Характер иммунобиологических свойств ВГЛ позволяет предположить, что он может взаимодействовать с одним из представленных на лимфоцитах рецепторов, распознающих PAMP - PRR. К этим рецепторам относятся RIG-I-подобные рецепторы, Nod-подобные рецепторы, лектины C-типа, Toлл-подобные рецепторы (TLR) и др., расположенные на поверхности и/или внутри клеток врожденной иммунной системы [32]. И, если в отношении β-(1→3)-D-глюканов, выделенных из плодового тела базидиальных грибов, точно установлено, что они взаимодействуют с рецептором Дектин-1, представленным на макрофагах и ДК, и с рецептором CR3 на нейтрофилах, то в отношении ВГЛ такой ясности нет. E.L. Adams и соавт. [33] и A.S. Palma и соавт. [34] представили результаты, свидетельствующие о том, что Дектин-1 не распознает ВГЛ. Также β-(1→6)-глюканы не связываются и другим PPR - лактозилцерамидом, входящим в состав клеточных мембран различных видов лейкоцитов, и взаимодействующим с β-(1→3)-глюканами [35]. Результаты, полученные в последние годы, свидетельствуют о существовании на макрофагах специфического рецептора, распознающего ВГЛ, и это может быть TLR2 [19], с которым не взаимодействуют β-(1→3)-глюканы. [36]. Эти результаты свидетельствуют о различных механизмах распознавания β-(1→6)- и β-(1→3)-глюканов. Различие в механизмах распознавания структурно различающихся глюканов, естественно, приводит к различию в иммунобиологических эффектах, которые оказывают эти патогены при попадании в организм млекопитающих, что делает целесообразным дальнейшее их изучение при различных патологических процессах, в том числе при онкологических заболеваниях. В пользу перспективности таких исследований говорят данные о большей иммуногенности ВГЛ, чем β-(1→3)-глюканов, что приводит к подавлению роста злокачественных опухолей у экспериментальных животных. Так, показано наличие обратной корреляции между титрами АТ, индуцированными ВГЛ, и продолжительностью жизни мышей с привитой солидной опухолью EL-4 [37].
Выводы
1. Из плодовых тел гриба Lentinus edodes выделен β-(1→6)-D-глюкан с молекулярной массой 500-2000 кДа, построенный из β-(1→6)-связанных остатков D-глюкозы с короткими боковыми ответвлениями, представленными одним β-(1→3)-связанным остатком D-глюкозы. Сходный по структуре β-(1→6)-D-глюкан с боковым ответвлением в виде одного остатка D-глюкозы, соединенной с основной цепью β-(1→3)-гликозидной связью, но с гораздо меньшей молекулярной массой (5,6 кДа), был выделен J. Yan и соавт. [18] из плодового тела грибов Amillariella mellea.

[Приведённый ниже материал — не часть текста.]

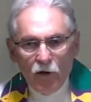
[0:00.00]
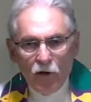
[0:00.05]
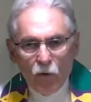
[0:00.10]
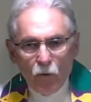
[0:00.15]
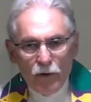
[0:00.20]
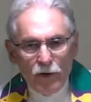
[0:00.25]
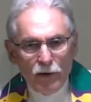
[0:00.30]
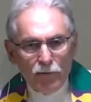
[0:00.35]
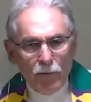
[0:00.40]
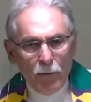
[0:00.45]

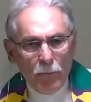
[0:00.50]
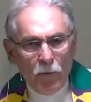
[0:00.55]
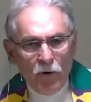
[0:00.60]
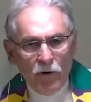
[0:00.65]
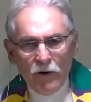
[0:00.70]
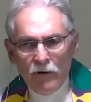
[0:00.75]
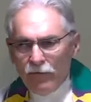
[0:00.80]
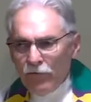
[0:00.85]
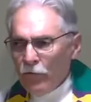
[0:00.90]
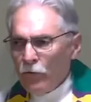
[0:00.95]
We never
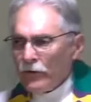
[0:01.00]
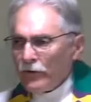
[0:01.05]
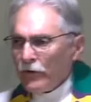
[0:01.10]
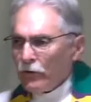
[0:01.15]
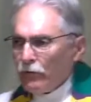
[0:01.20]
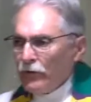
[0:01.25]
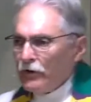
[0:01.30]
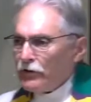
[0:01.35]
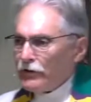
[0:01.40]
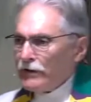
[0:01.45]
pray for the
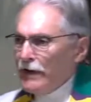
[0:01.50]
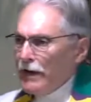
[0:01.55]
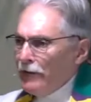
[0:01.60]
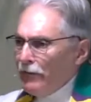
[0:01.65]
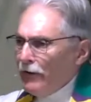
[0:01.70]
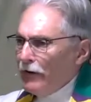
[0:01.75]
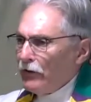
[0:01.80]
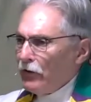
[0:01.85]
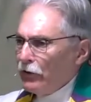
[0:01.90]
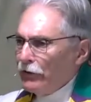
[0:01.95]
rich.
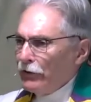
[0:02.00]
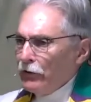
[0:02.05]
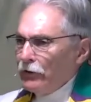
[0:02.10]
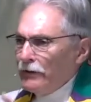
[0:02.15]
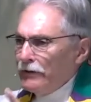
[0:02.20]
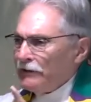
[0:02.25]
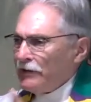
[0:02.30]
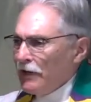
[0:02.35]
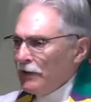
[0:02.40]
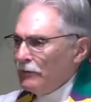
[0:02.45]
Never. Oh, the
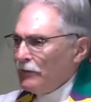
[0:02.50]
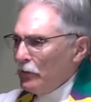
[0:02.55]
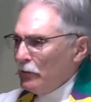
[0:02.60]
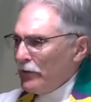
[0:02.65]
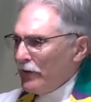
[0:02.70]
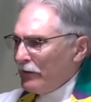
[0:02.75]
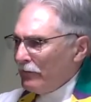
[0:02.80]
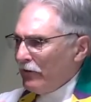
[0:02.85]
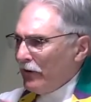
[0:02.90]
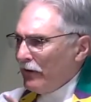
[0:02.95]
only time that we
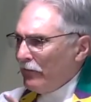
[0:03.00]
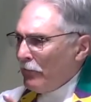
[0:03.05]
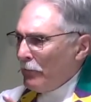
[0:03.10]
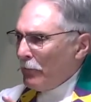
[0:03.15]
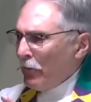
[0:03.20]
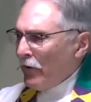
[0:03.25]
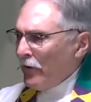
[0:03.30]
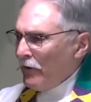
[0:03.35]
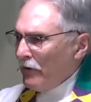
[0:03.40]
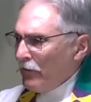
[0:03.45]
ever have a
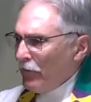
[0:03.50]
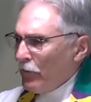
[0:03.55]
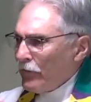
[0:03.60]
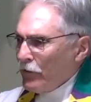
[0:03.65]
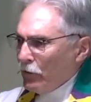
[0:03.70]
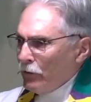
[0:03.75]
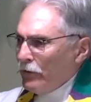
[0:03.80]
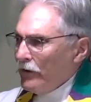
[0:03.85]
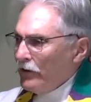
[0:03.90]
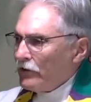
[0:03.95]
prayer for
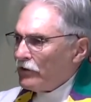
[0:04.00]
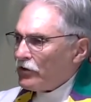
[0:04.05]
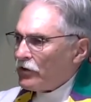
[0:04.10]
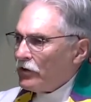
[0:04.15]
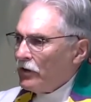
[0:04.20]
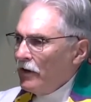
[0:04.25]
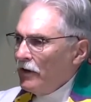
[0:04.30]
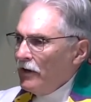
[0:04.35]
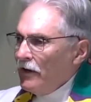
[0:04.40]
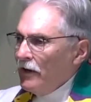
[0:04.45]
the rich
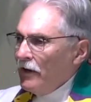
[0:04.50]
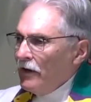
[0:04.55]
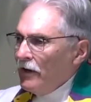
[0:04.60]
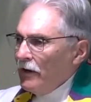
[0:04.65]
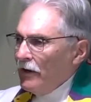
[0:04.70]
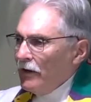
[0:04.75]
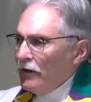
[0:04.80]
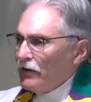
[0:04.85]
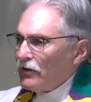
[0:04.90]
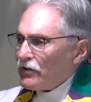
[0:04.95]

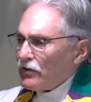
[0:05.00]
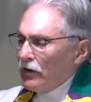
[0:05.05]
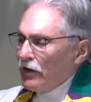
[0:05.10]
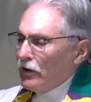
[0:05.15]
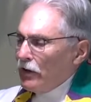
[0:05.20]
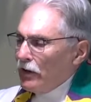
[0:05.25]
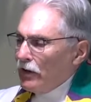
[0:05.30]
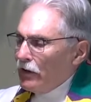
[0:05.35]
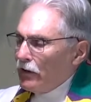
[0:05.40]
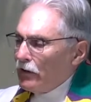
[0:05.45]
is uh,
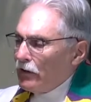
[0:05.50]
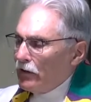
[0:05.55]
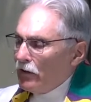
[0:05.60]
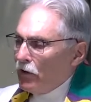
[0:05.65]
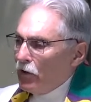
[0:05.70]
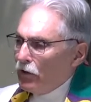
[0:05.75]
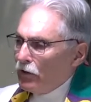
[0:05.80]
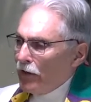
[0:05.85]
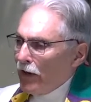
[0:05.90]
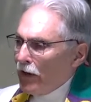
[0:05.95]

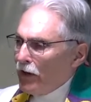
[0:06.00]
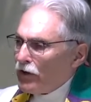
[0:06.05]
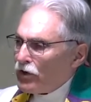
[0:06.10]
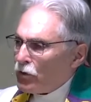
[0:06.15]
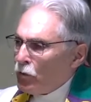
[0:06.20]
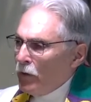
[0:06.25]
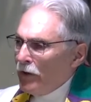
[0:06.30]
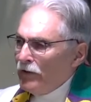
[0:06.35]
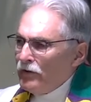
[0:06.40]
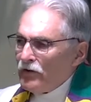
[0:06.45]
on Ash
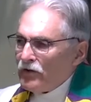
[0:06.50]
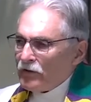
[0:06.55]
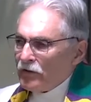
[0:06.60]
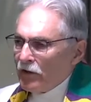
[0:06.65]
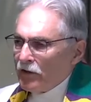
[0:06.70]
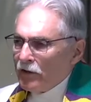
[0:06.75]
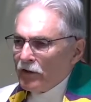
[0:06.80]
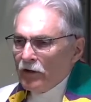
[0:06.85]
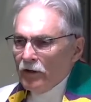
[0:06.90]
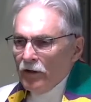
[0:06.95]

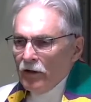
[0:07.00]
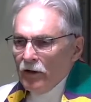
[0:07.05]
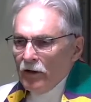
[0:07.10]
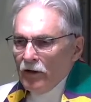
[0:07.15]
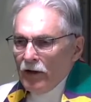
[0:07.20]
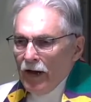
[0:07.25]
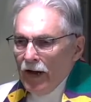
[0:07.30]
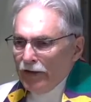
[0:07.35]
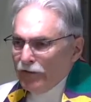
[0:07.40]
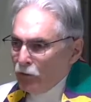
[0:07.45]
Wednesday.
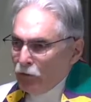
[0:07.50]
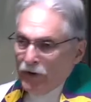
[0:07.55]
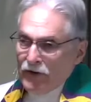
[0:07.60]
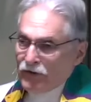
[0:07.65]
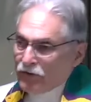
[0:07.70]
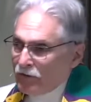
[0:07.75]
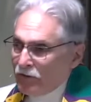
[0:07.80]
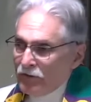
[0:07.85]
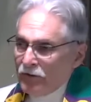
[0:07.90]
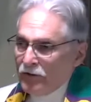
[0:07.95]
And the
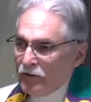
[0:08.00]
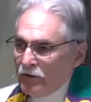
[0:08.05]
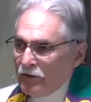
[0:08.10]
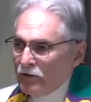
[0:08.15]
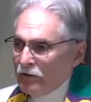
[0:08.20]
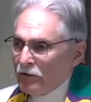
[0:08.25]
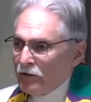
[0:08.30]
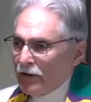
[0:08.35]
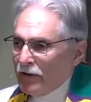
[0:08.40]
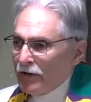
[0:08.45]
rest of the
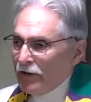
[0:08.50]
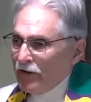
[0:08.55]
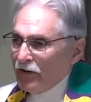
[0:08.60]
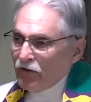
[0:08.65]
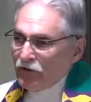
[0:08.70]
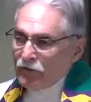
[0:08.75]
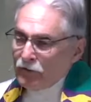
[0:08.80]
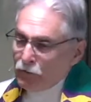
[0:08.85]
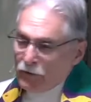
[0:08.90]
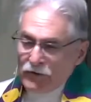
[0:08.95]
year, I guess
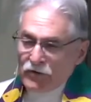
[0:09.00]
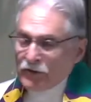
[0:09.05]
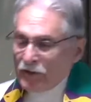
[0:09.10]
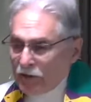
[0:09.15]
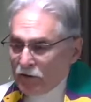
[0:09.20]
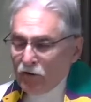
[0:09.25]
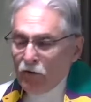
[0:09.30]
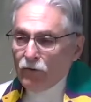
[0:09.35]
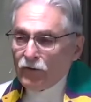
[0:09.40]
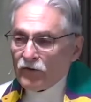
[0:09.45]
the rich
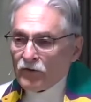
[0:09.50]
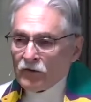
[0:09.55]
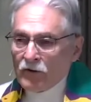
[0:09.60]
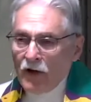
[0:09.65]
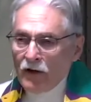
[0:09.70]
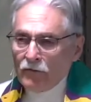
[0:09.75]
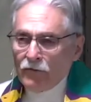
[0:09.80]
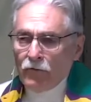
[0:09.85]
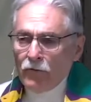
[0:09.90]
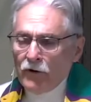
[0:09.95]
get off
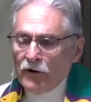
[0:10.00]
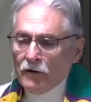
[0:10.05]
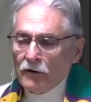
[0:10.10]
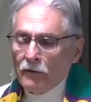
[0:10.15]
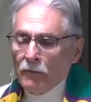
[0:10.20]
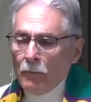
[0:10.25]
scot free.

2. При совместном культивировании с прилипающими клетками селезенки выделенный высокомолекулярный β-(1→6)-D-глюкан стимулирует синтез ФНО, ИЛ-1β и ИФН-γ. Он также увеличивает продукцию ГМ-КСФ резидентными макрофагами, выделенными из перитонеальной полости интактных мышей, и количество ДК миелоидного происхождения при добавлении в культуру на конечных этапах дифференцировки этих клеток.
3. Можно предположить, что выделенный нами глюкан, как и сходный с ним по структуре низкомолекулярный глюкан, выделенный J. Yan и соавт. [18], взаимодействует с TLR2 на клетках моноцит-макрофагальной системы, а следовательно, по всем своим характеристикам они являются типичными РАМР.
4. Выделение и изучение иммунобиологических свойств новых β-глюканов природного происхождения позволяет расширить спектр известных иммуностимулирующих средств; наиболее эффективные из них могут найти применение в клинической практике.